Saved entries
%%

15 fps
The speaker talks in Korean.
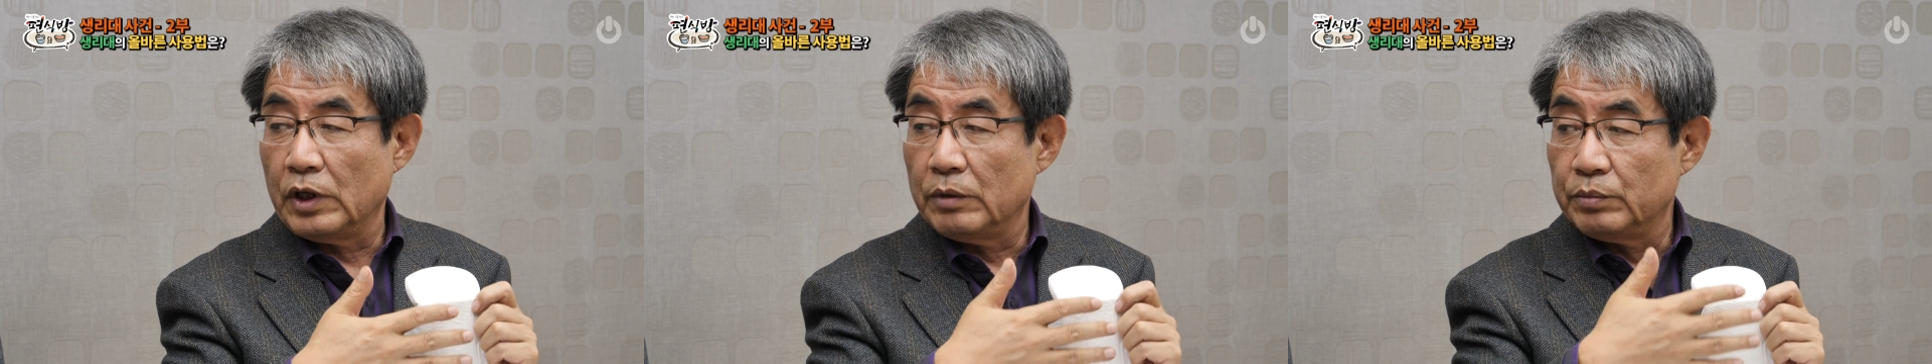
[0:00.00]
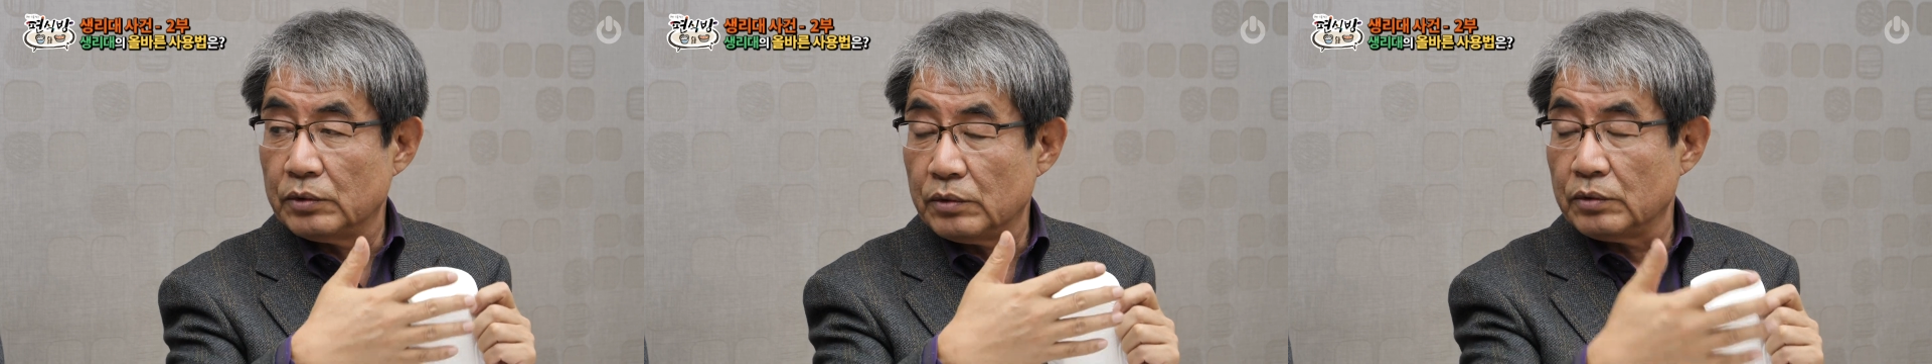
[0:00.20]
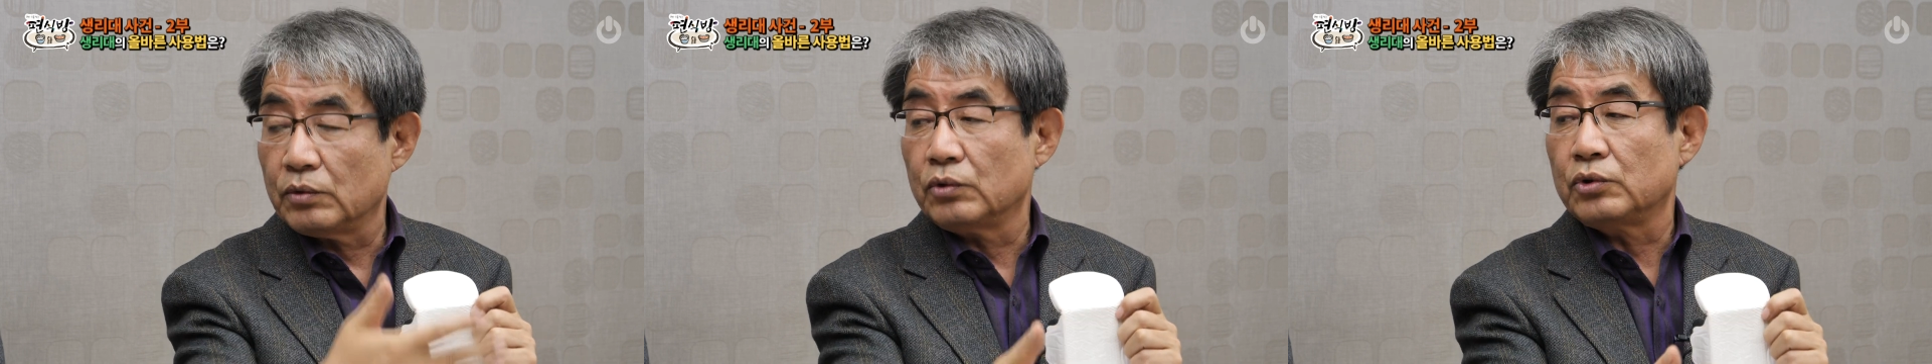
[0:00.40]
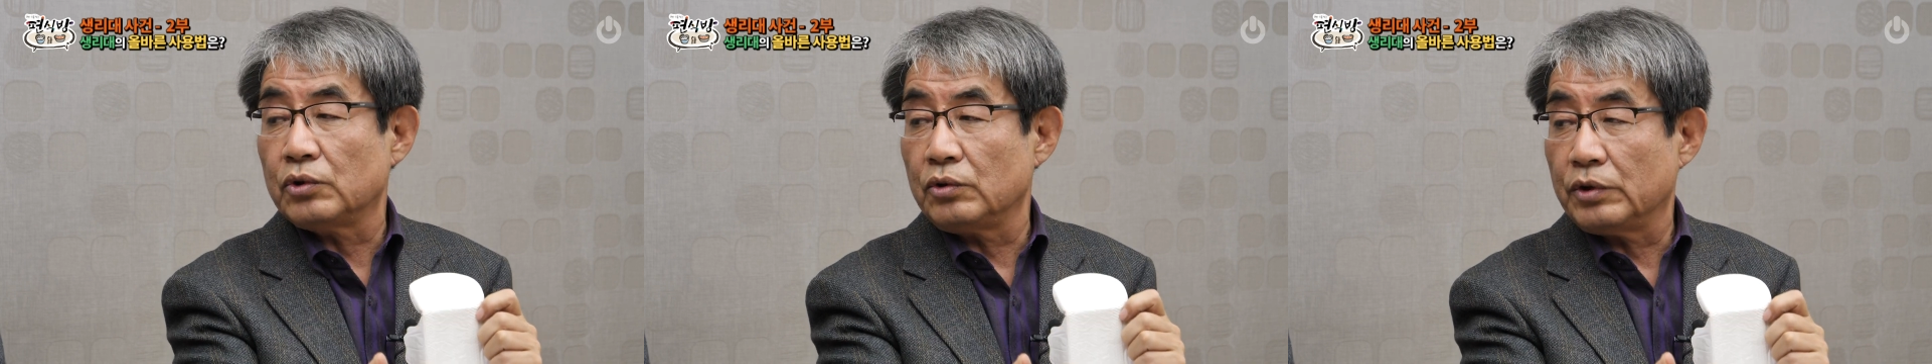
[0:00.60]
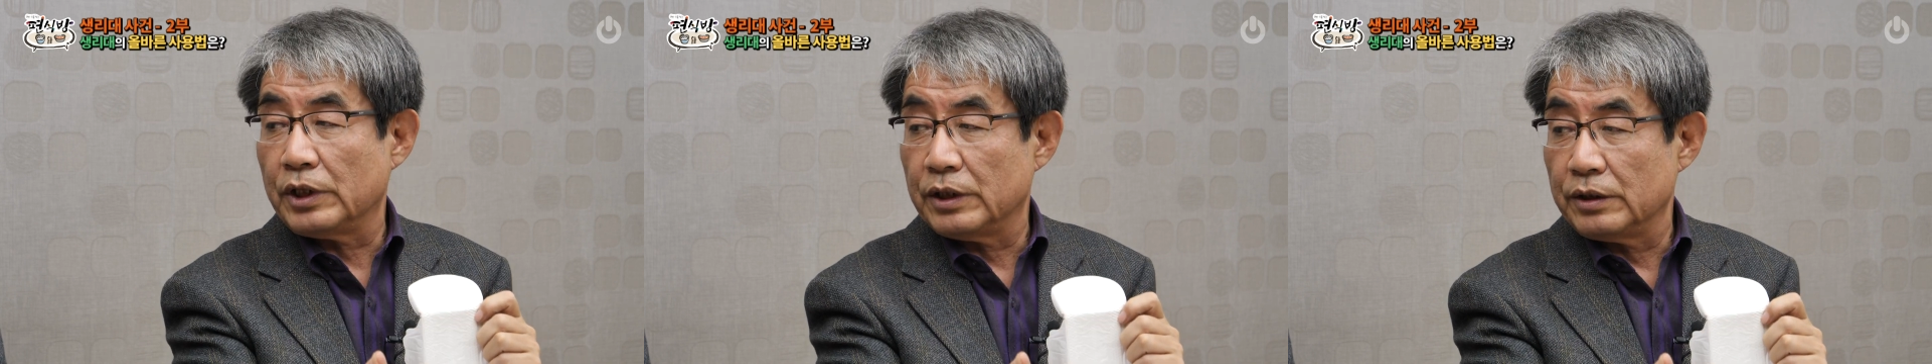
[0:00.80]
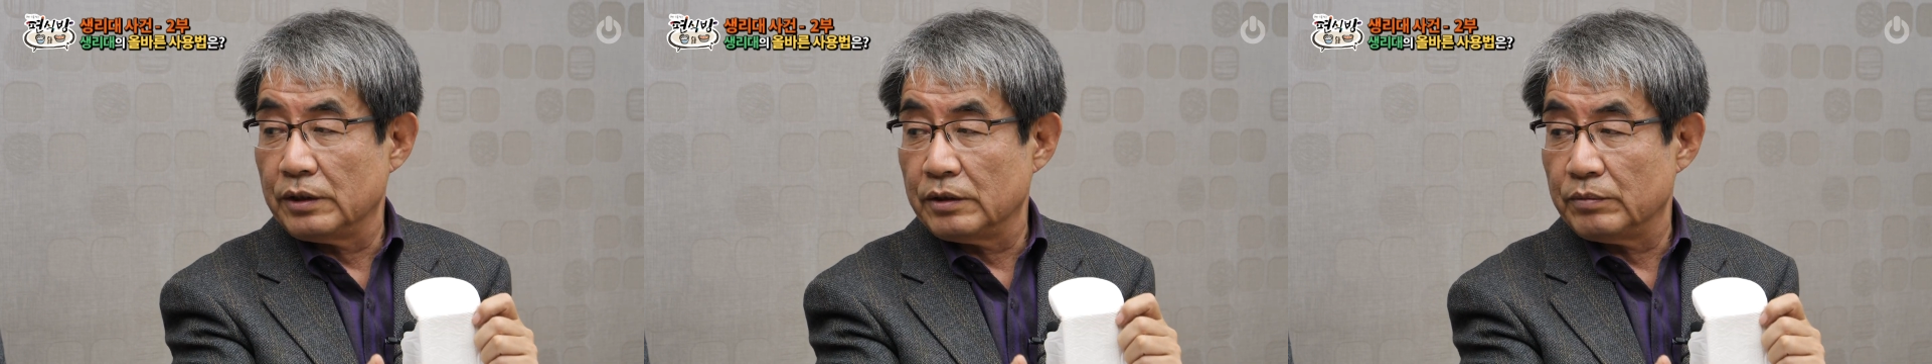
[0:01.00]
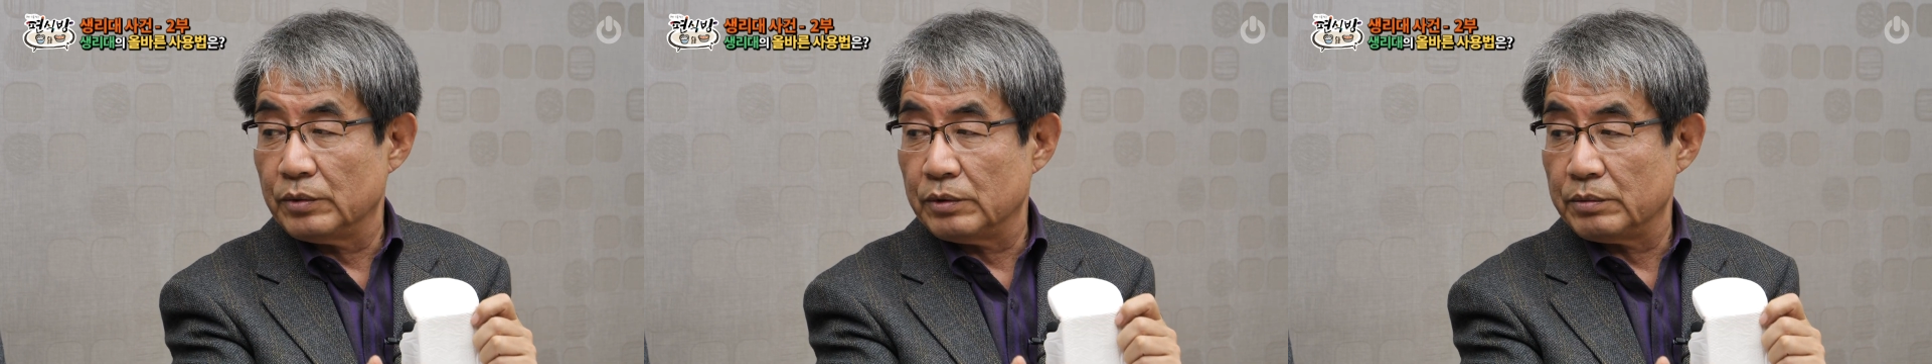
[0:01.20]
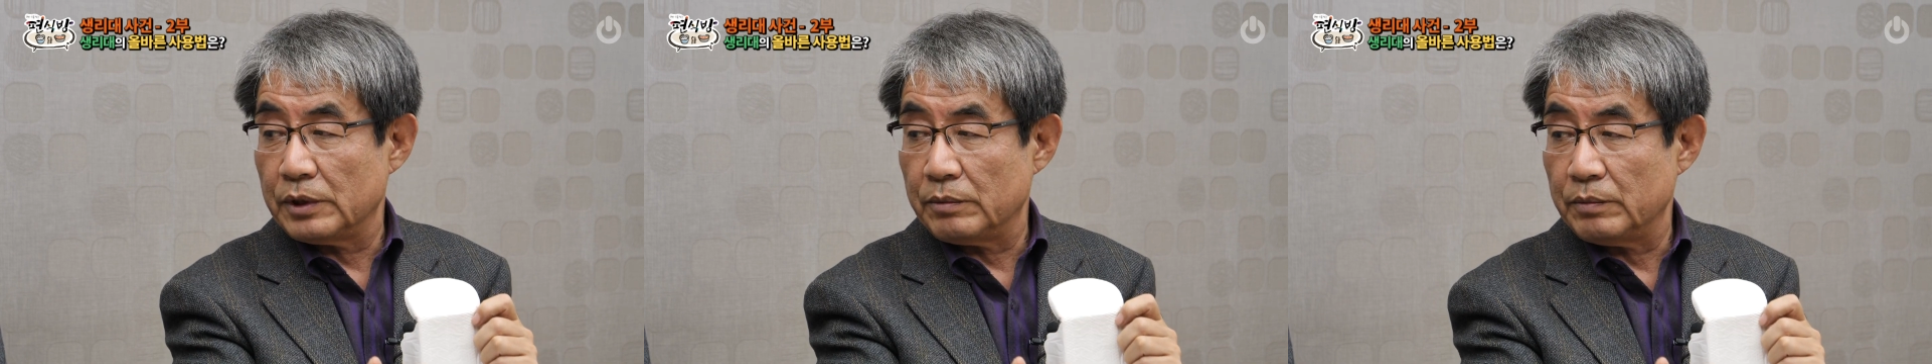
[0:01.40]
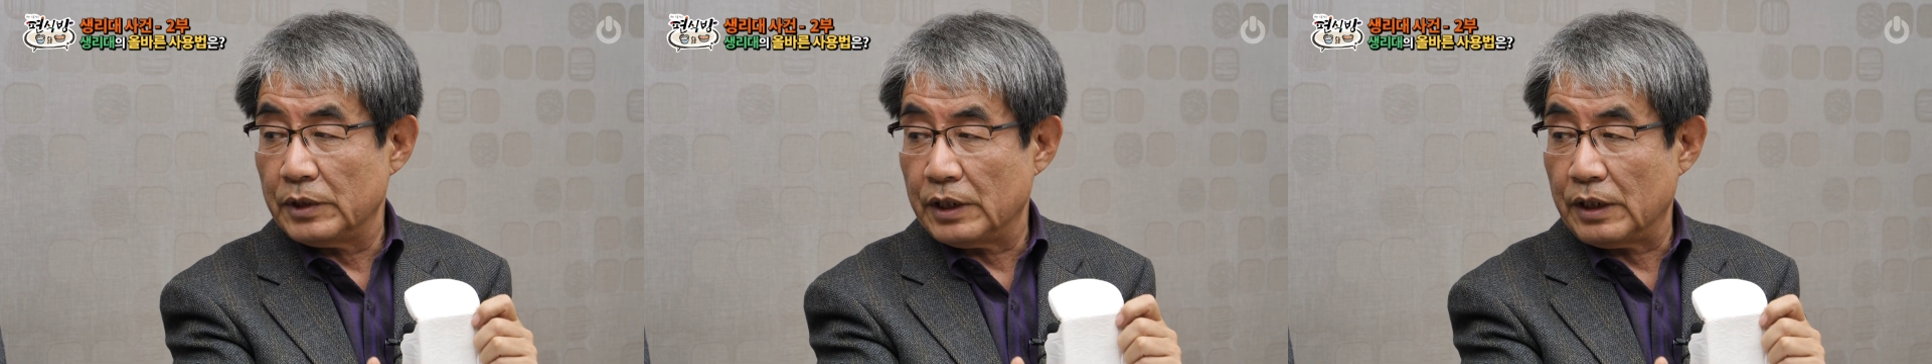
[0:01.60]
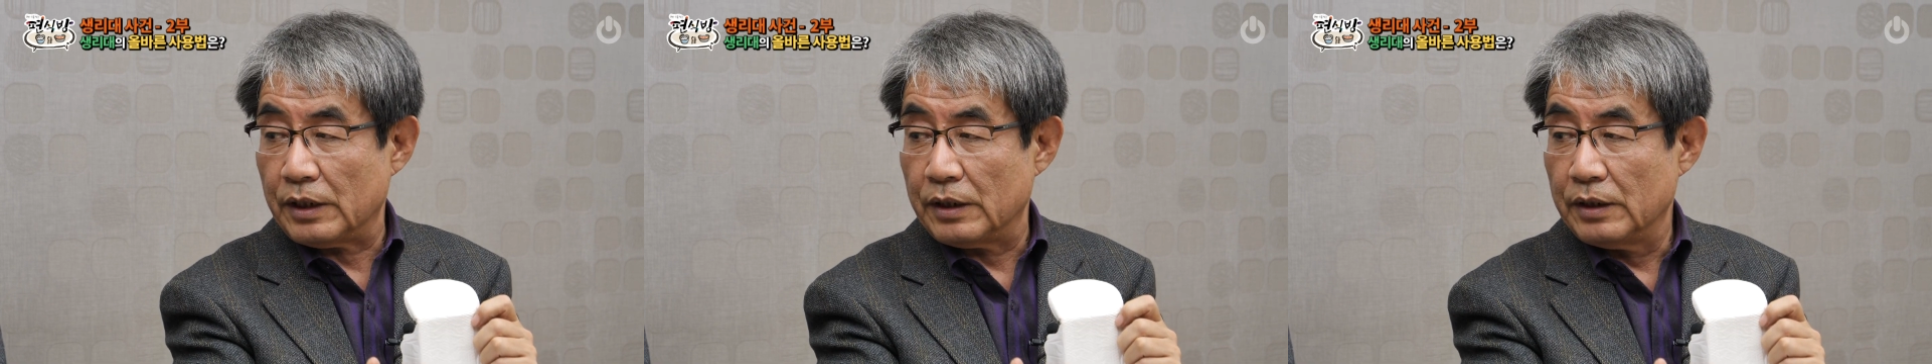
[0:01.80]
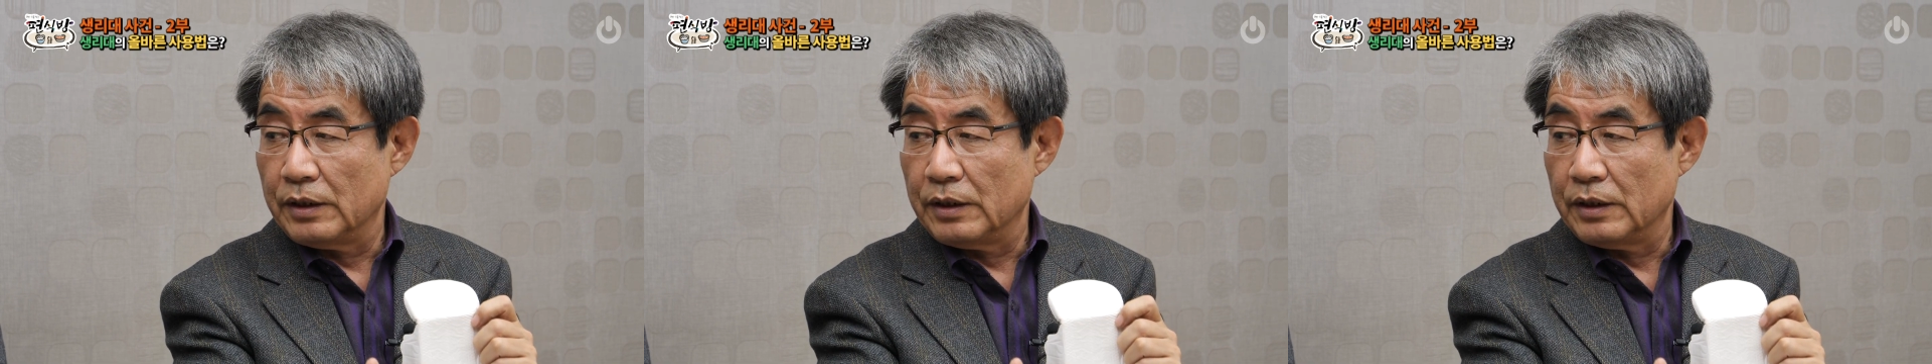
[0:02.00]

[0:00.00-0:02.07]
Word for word: 외부로 노출되어 있는 그렇죠. 부분입니다.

%%

▶ **Task brief**:
Repeat, exactly and in full, all records above, but include no pictures.

▶ **Task result**:
15 fps
The speaker talks in Korean.
[0:00.00]
[0:00.20]
[0:00.40]
[0:00.60]
[0:00.80]
[0:01.00]
[0:01.20]
[0:01.40]
[0:01.60]
[0:01.80]
[0:02.00]

[0:00.00-0:02.07]
Word for word: 외부로 노출되어 있는 그렇죠. 부분입니다.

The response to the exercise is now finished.